Dengue fever is a mosquito borne infection spread by Aedes aegypti mosquito. Primary infection with dengue virus provides lifelong immunity against that serotype. Subsequent infection with a different serotype can result in a more severe and rarely life threatening disease that includes dengue haemorrhagic fever and dengue shock syndrome. It is speculated that antibody dependent enhancement (ADE) is the mechanism responsible for severe disease in secondary infection [11, 12]. Infection with dengue virus is asymptomatic in majority of cases but it may cause a spectrum of diseases ranging from self-limiting febrile illness to serious hemorrhagic manifestations and refractory shock. Dengue shock syndrome can present with refractory hypotension, large pleural effusion, ascites, and even pulmonary edema. Although most symptomatic dengue infections follow an uncomplicated course, complications and unusual manifestations are increasingly being reported due to rising burden and increased awareness. Dengue fever can rarely affect the heart and present with variety of presentations. Arrhythmias, conduction blocks, myocarditis, and even acute myocardial failure has been reported [4, 13, 14]. The main mechanism of dengue myocarditis is still unknown though both direct viral infection and immune mediated damage have been suggested to be the cause of myocardial damage [15]. The low incidence of dengue myocarditis is because of the reason that patients are most of the times asymptomatic or have vague symptoms and diagnosis is easily missed. Studies showed that asymptomatic myocardial involvement in dengue fever is much more common than previously thought but almost all cases of dengue myocarditis are self-limiting and severe myocarditis leading to DCM is extremely rare.

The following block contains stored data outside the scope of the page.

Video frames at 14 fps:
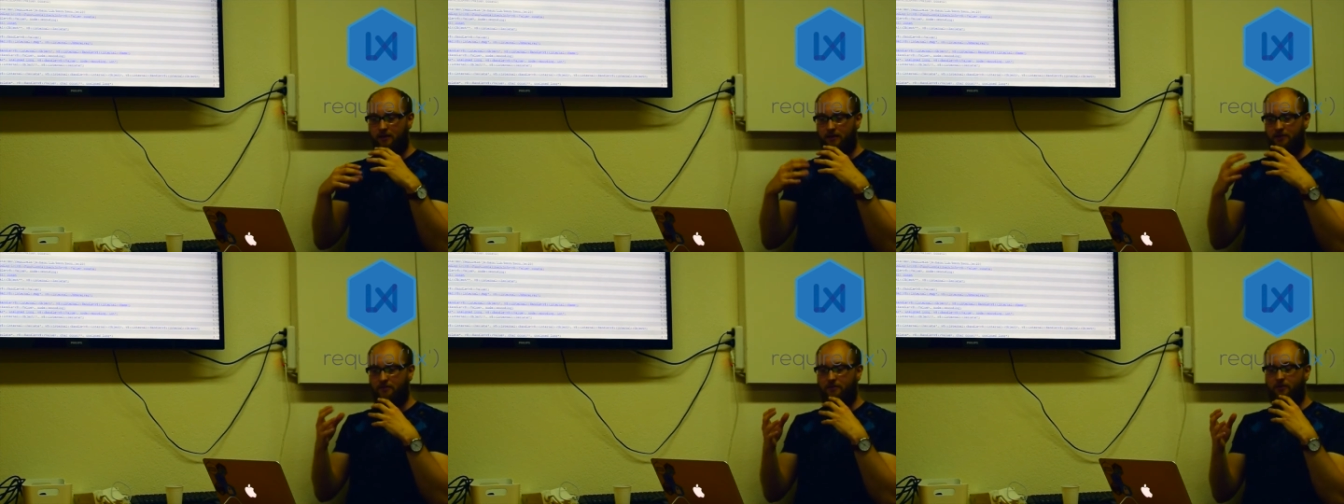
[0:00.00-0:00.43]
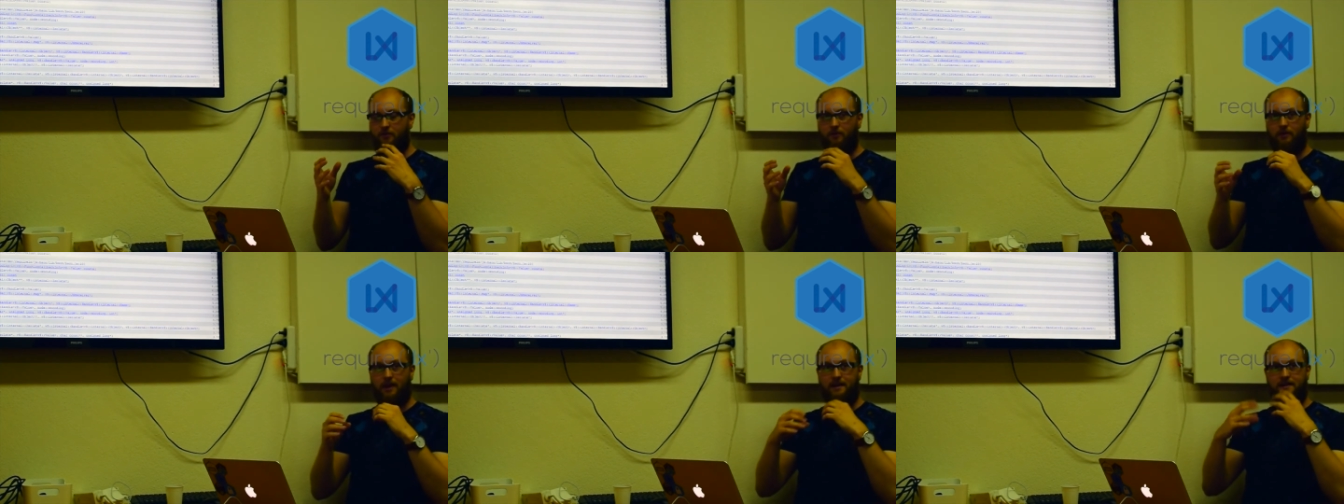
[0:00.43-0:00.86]
as you would
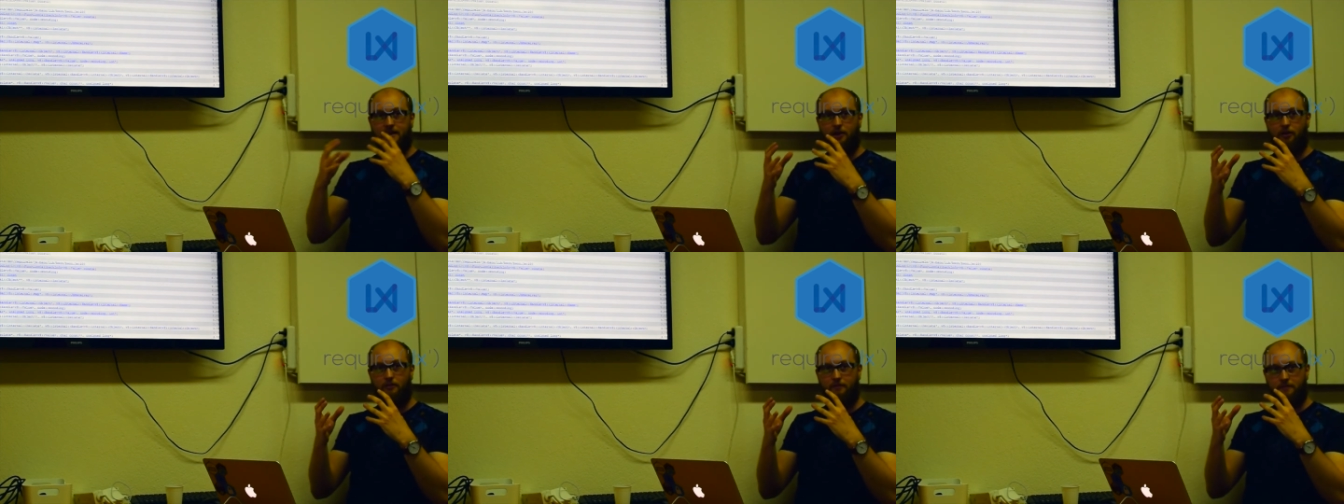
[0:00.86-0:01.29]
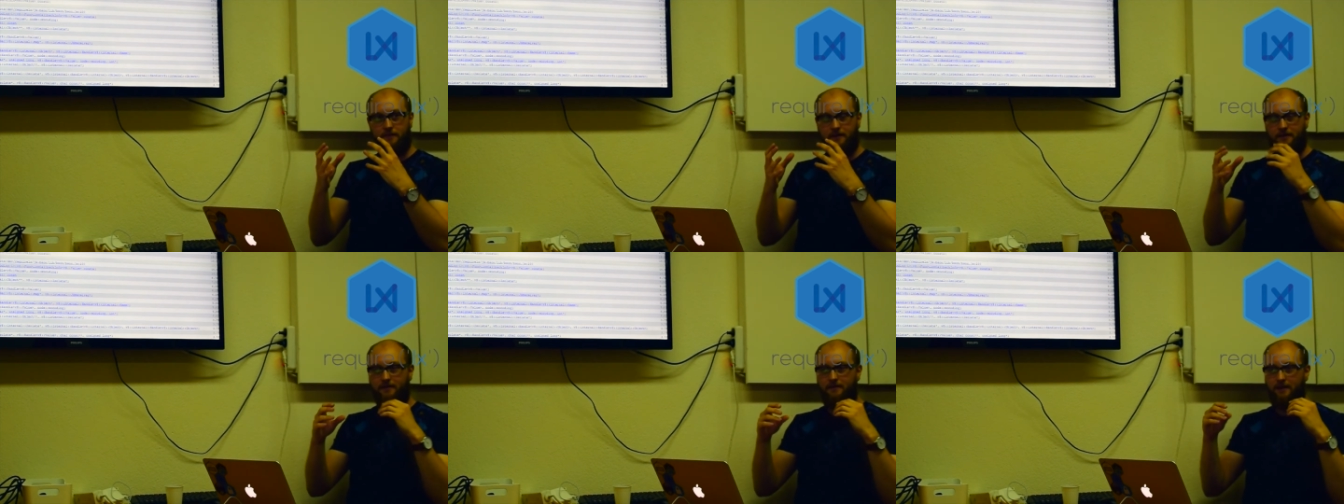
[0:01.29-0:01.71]
call, a de-opt.
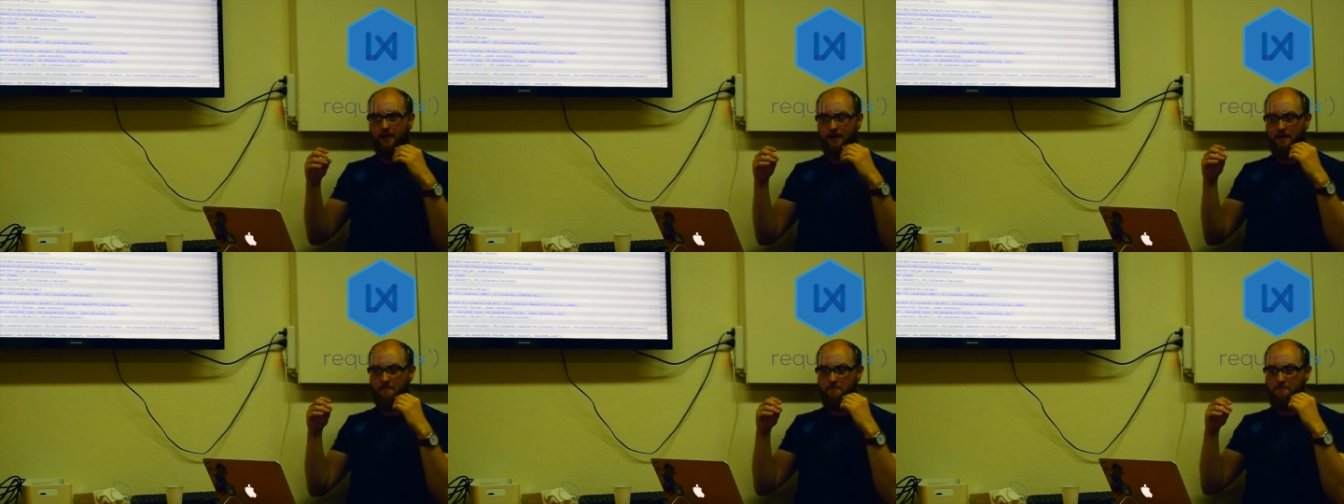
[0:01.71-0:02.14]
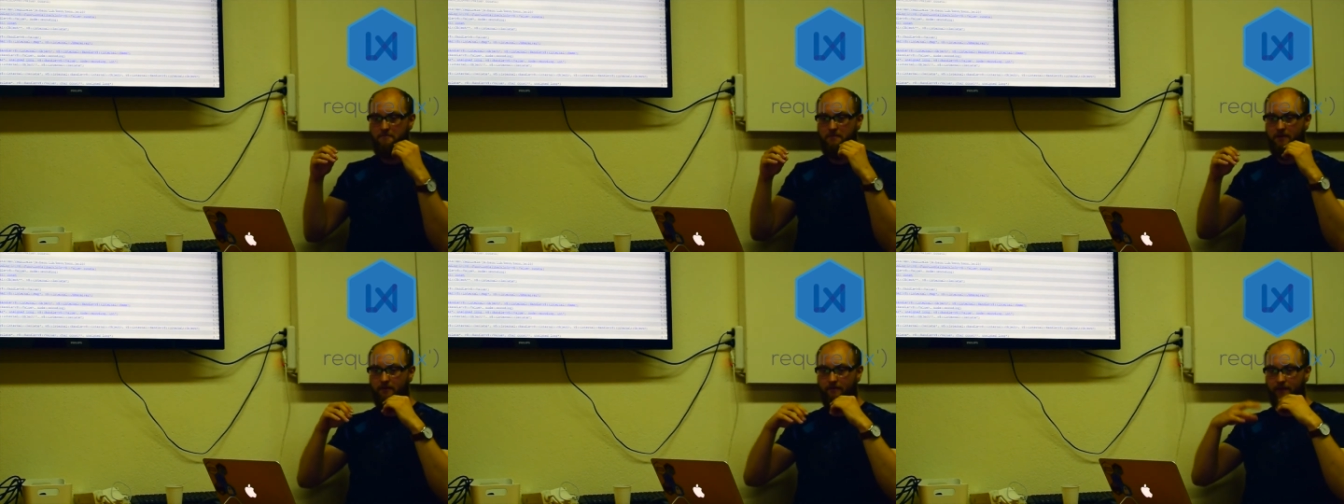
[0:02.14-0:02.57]

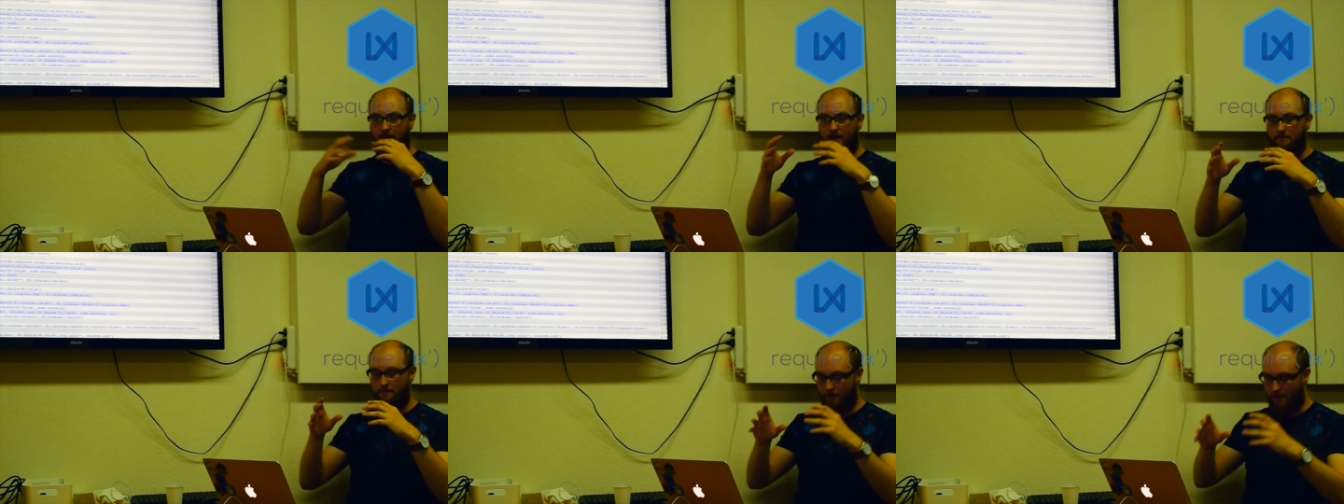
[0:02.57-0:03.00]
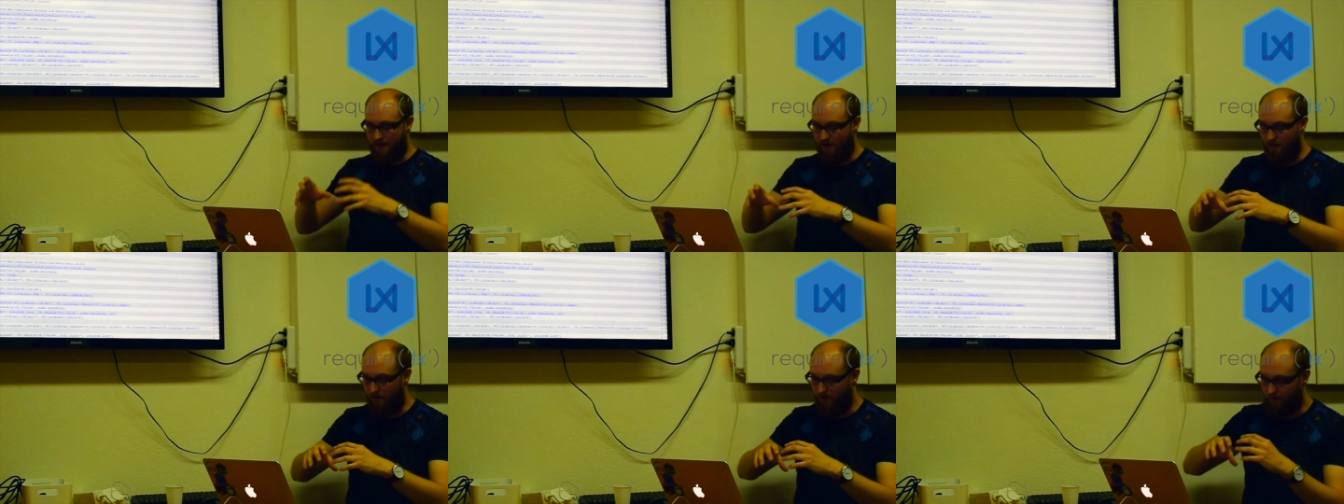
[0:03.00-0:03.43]
V8
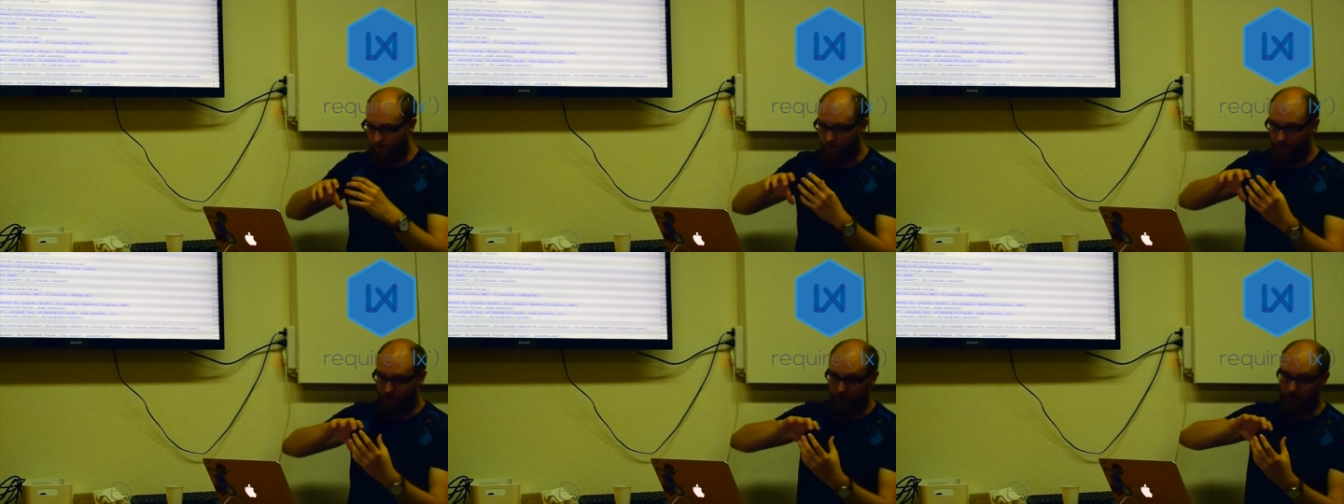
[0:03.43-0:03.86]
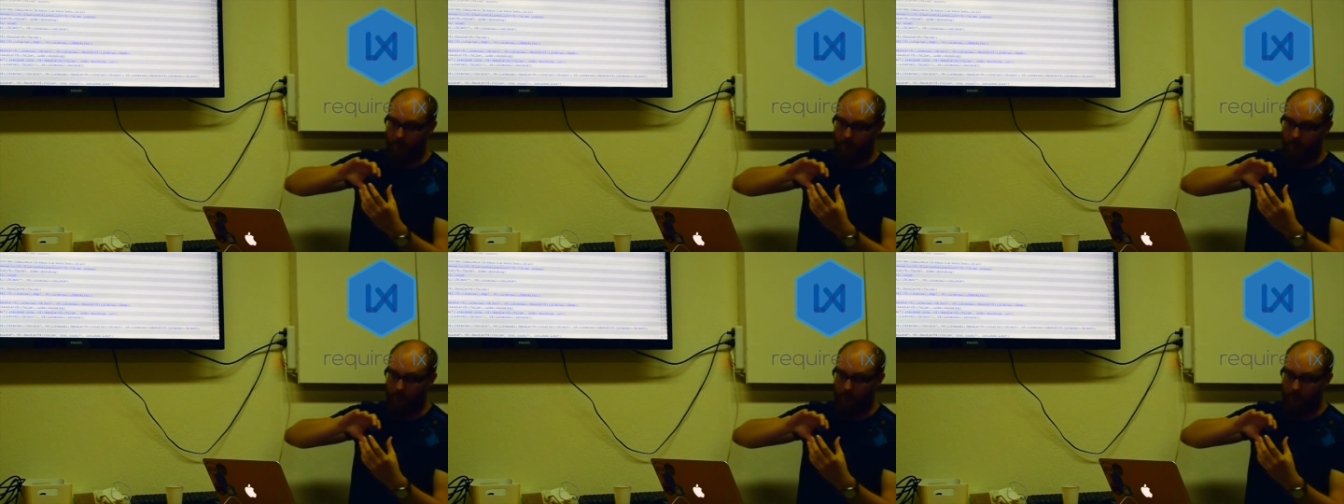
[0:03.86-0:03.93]
basically would have gone,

Our patient had possible myocarditis during primary infection. Diagnosis was not confirmed with endocardial biopsy and cardiac MRI due to vague symptoms and normal cardiac functions. Mild chronic myocarditis may have led to dilated cardiomyopathy over the course of time. The patient got secondary infection with dengue fever and this time he presented with acute congestive heart failure secondary to dengue viral induced DCM. Cardiac catheterization showed normal coronary arteries so ischemic dilated cardiomyopathy was ruled out. Patient did not have a history of congenital heart disease and his EKG and CXR were normal 1 year ago so other nonischemic causes of cardiomyopathy were less likely. Patient tested positive for dengue virus and diagnosis was confirmed with PCR. Patient’s above clinical picture in the presence of dengue infection led to the diagnosis of dengue induced DCM. Treatment of dengue DCM is the same as congestive heart failure; there is no antiviral therapy for dengue virus and treatment is largely supportive. Our patient failed to respond to conventional heart failure treatment and unfortunately he developed severe dengue haemorrhagic fever leading to refractory shock. Despite aggressive measures, his condition worsened leading to his death within a week. DCM with acute congestive heart failure and DSS/DHF together has a worse prognosis and has a higher mortality rate. Dengue induced DCM is easily missed as acute DCM can mimic dengue shock syndrome and patient presenting with DCM can be very young.

4. Conclusion

Dengue fever can have varied and rare presentations. Dilated cardiomyopathy though very rare but can occur in dengue fever. Asymptomatic chronic myocarditis may be the possible underlying mechanism leading to DCM. Possibility of dengue virus induced dilated cardiomyopathy should always be considered if a dengue fever patient has refractory shock and signs and symptoms of congestive heart failure. Early detection, prompt resuscitation in ICU, and avoidance of aggressive IV fluids therapy are crucial life saving measures and can improve the survival of patient. Treatment of DCM caused by dengue virus myocarditis is the same as standard heart failure therapy with no role of antivirals, immunosuppressants, and steroids.


DF:Dengue fever
DHF:Dengue hemorrhagic fever
DSS:Dengue shock syndrome
DCM:Dilated cardiomyopathy
RT-PCR:Reverse transcriptase polymerised chain reaction
ER:Emergency room
PRBC:Packed red blood cells.

Conflict of Interests

The authors confirm that they have no competing interests.